The sports betting companies are also obnoxious and signal a rampant gambling addiction in the United States. Much like the AI industry, they’re entirely unregulated casinos now marketing to the entire country dozens of times during the most-watched telecast of the year. These companies are morally indefensible, much like the gambling and insider-trading markets Polymarket and Kalshi, which were barred from advertising during the game this year. (I predict this rule will be removed next year amidst lobbying efforts from the venture capital-backed and grifter-run firms.) Repugnant ads promoting serial gambling on sports games are objectively bad for society, and it’s unsurprising but equally callous that they haven’t been kicked off the airwaves.

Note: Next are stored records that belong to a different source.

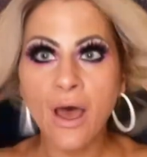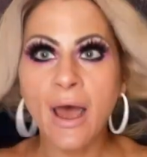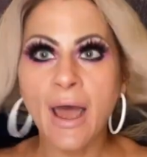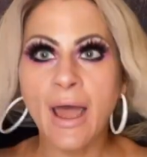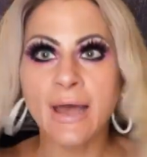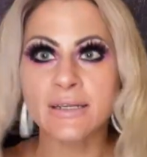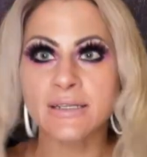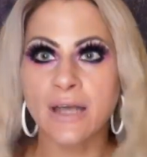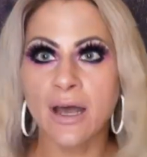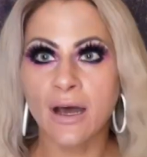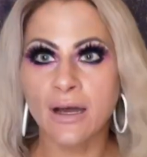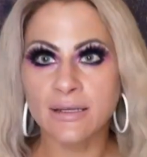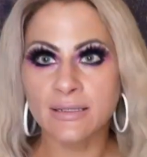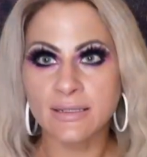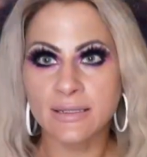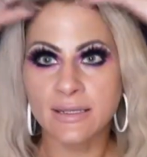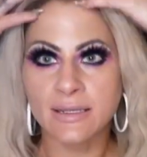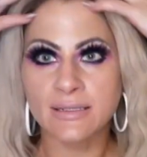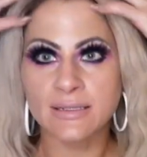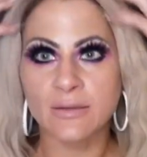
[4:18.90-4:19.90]

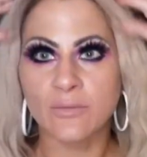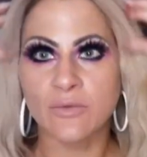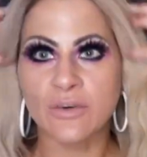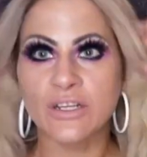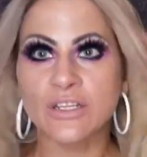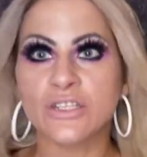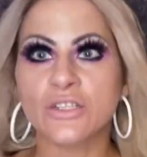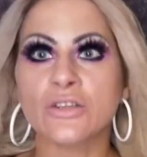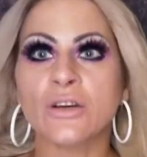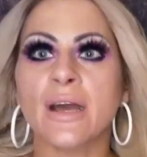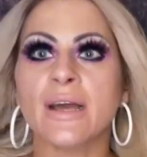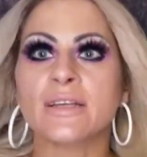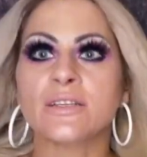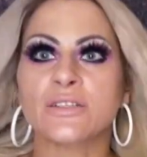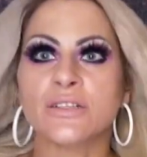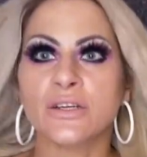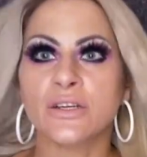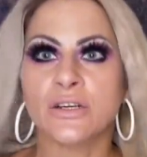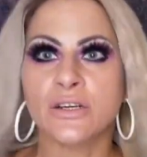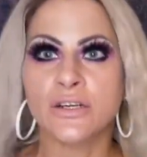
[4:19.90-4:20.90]
antioxidants and
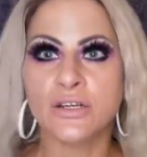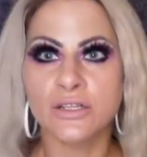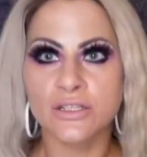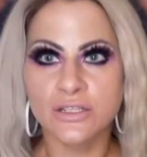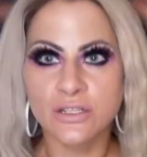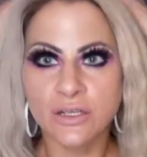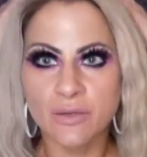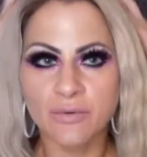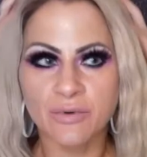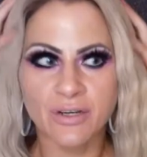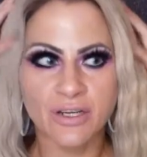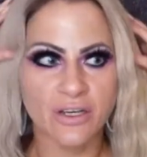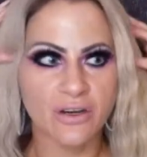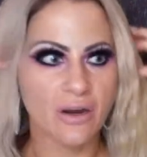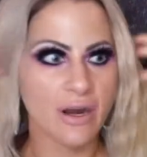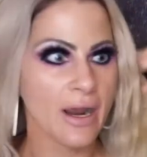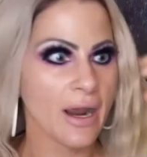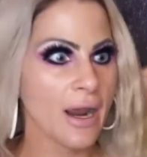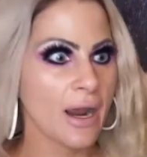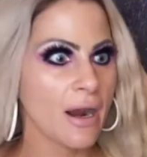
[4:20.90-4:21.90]
moisturizers. You could put in your
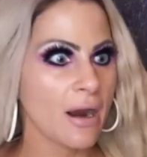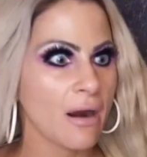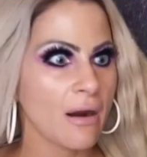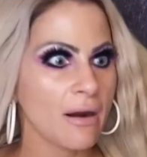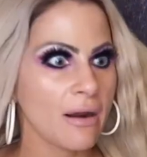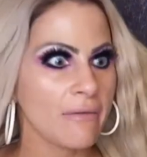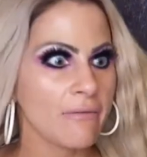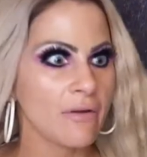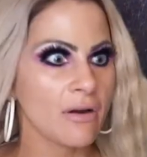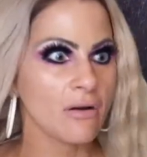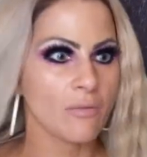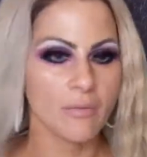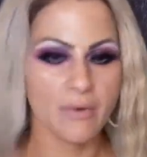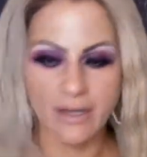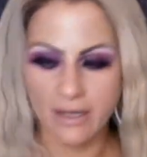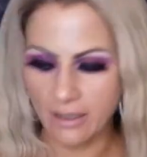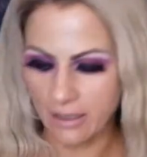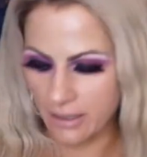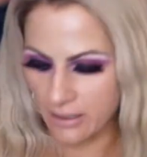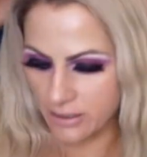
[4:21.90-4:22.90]
hair even. Oh my
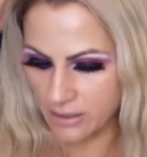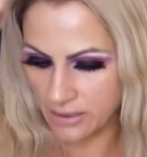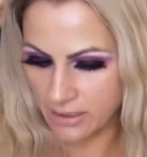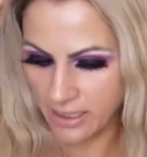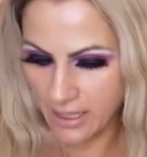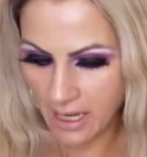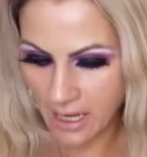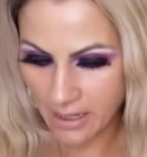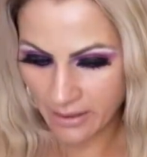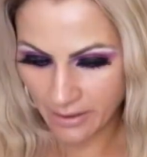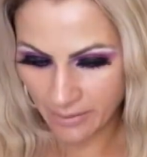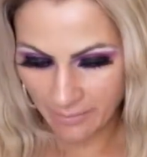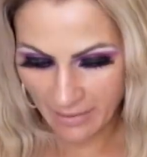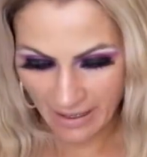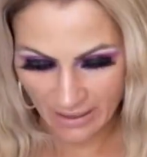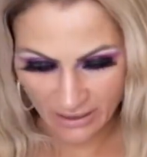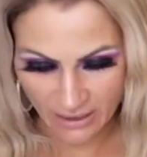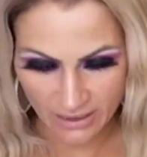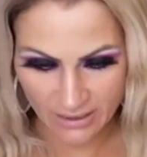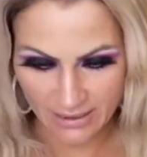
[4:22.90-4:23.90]
gosh. The
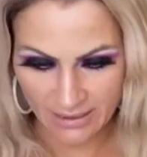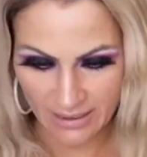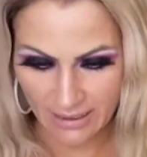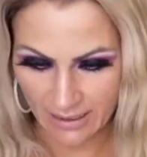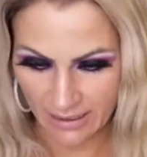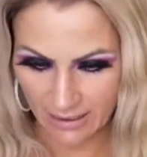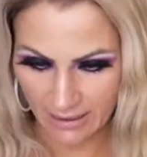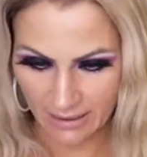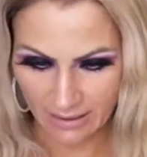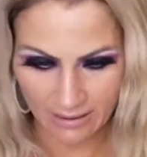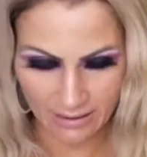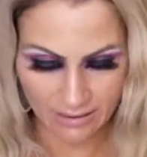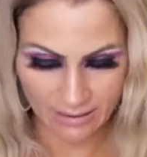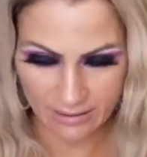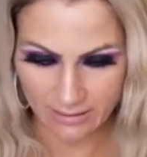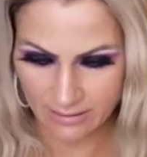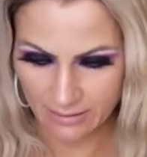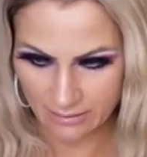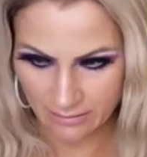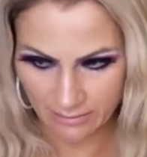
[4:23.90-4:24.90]
matcha tea
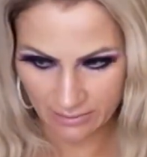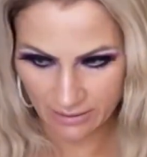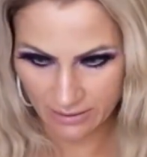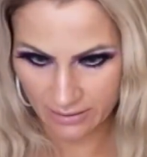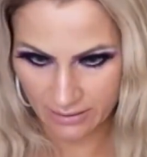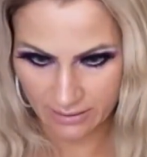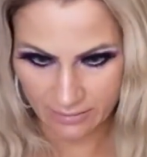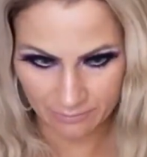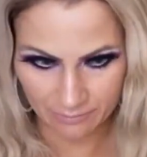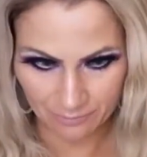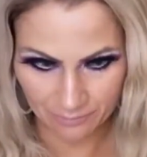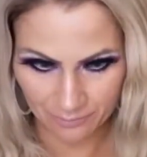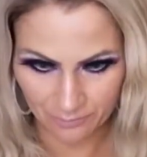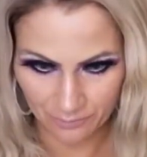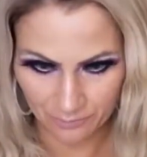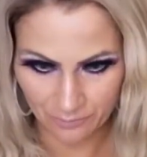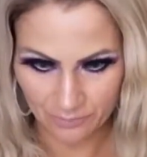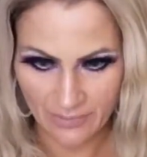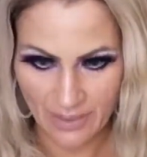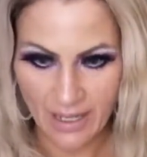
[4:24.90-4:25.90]
is just,
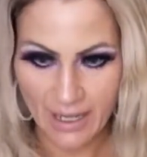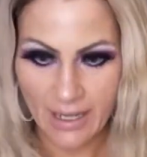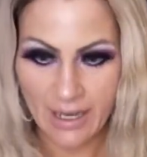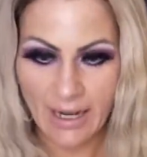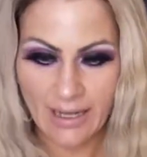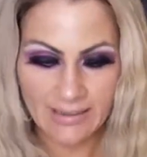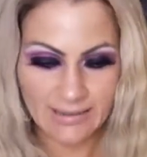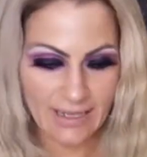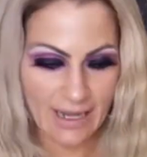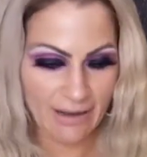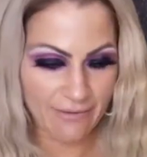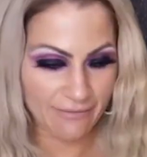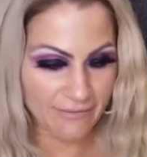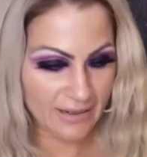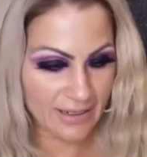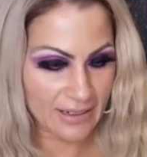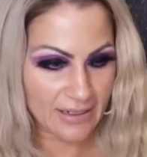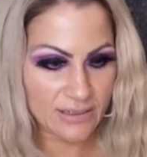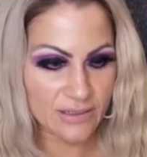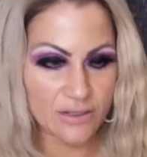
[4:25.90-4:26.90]
it has
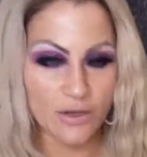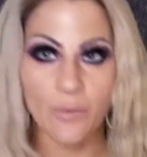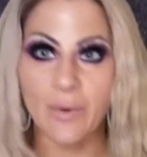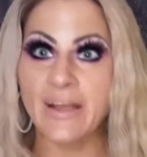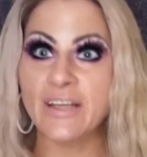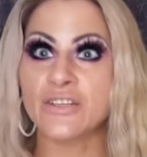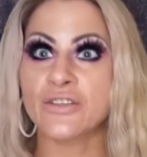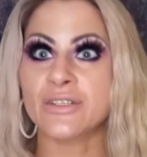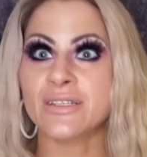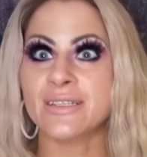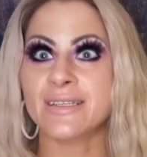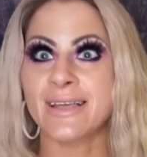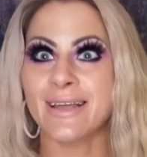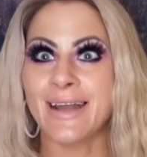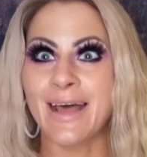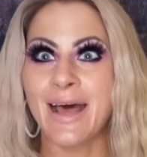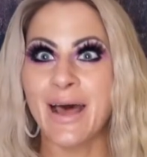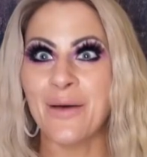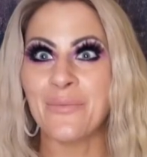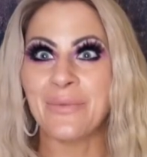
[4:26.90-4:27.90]
caffeine, so it wakes your skin
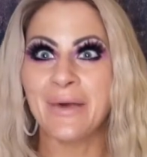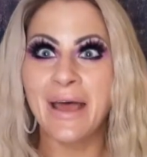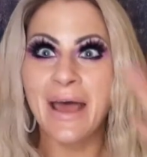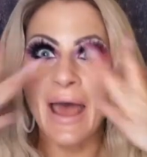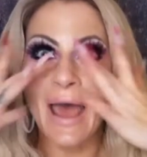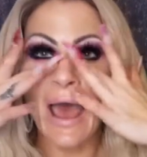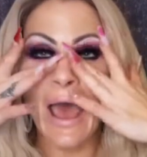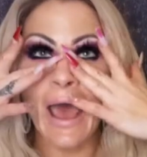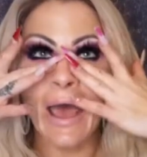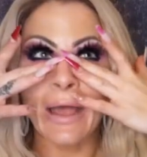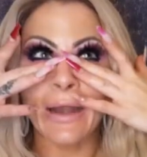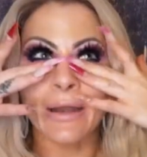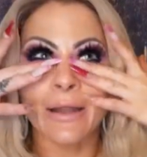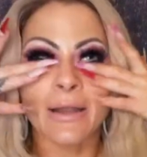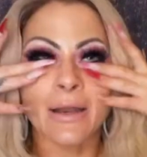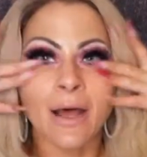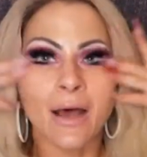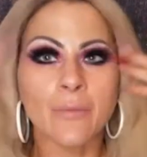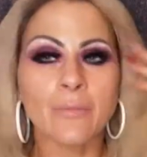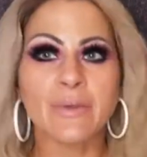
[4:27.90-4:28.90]
up, and
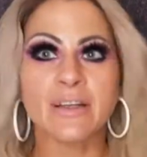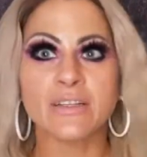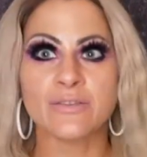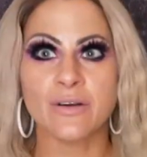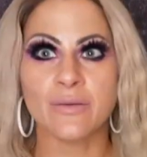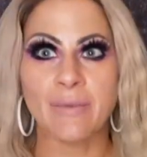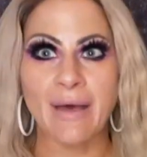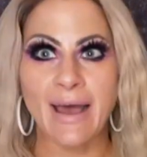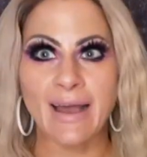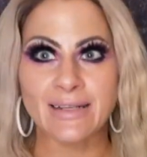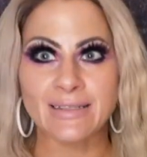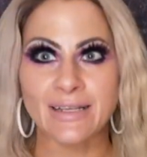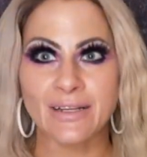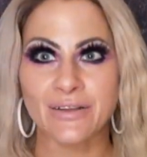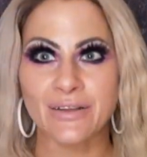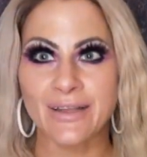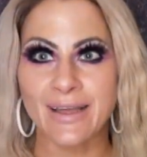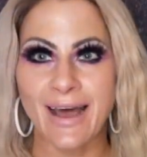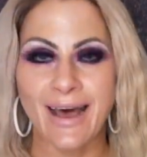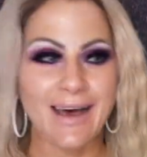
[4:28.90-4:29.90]
it gets rid of bags
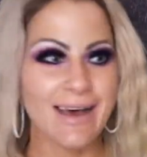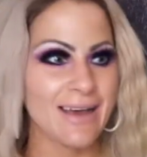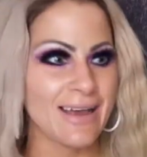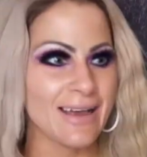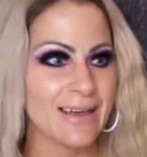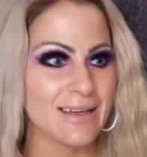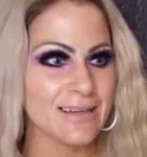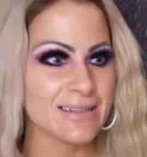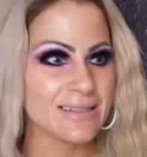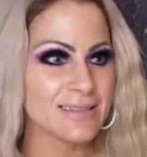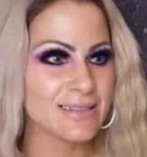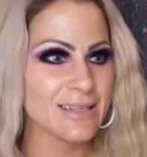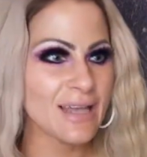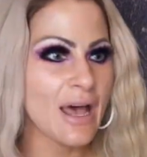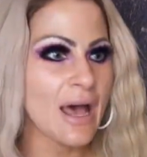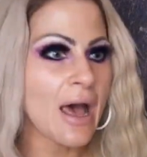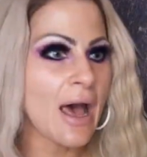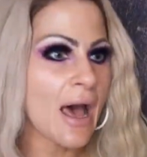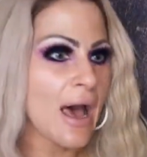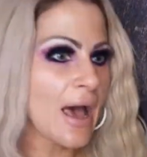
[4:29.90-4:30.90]
under the eyes.
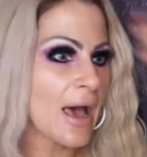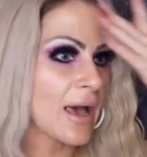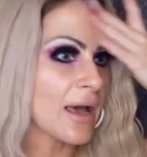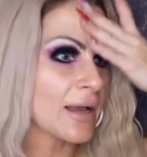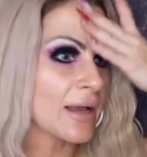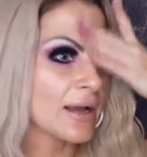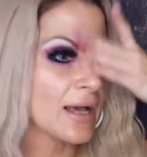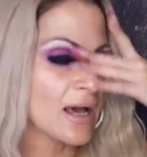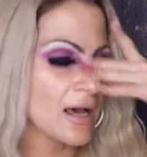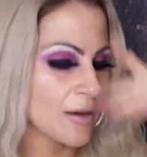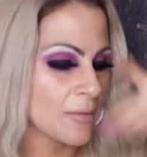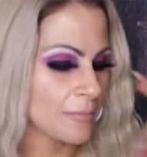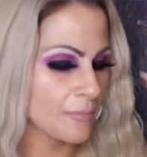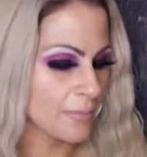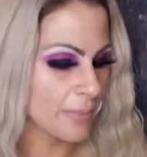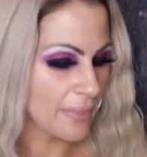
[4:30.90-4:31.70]
And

Back to Pulliam-Moore’s point, the AI-generated or AI-augmented ads were also in poor taste. My least-favorite was Dunkin’s, which de-aged a host of famous sitcom actors like Matt LeBlanc and Jennifer Aniston of “Friends” to promote doughnut holes or something. Seriously, what is going on here? I think it would’ve been adorable and amusing to see the real, non-AI-edited actors in a commercial, and that would’ve almost certainly done well. But business executives at top corporations — who are almost all Generation X or Baby Boomers — fail to understand that the use of AI in creative works is loathsome. The Pepsi polar bear ad did much better than Coca-Cola’s because people saw that the Pepsi one was genuine. It might’ve been computer-generated imagery, but it was drawn by a human being. The Coca-Cola ad was pure slop in the way the Pepsi one wasn’t, and people were able to discern that.
If anything, the Super Bowl taught us that corporations are woefully out of touch with everyday Americans. Coinbase’s ad was booed, nobody understood Claude and Codex’s, people don’t even know what Gemini is, “AI.com” is a grift nobody’s ever heard of, and people hate AI in ads. The Super Bowl was a mess of enigmatic corporate AI slop that almost everyone was uninterested in. But if Silicon Valley is to be believed, by next year we’ll have AI agents watching and summarizing the ads for us. What a ridiculous industry.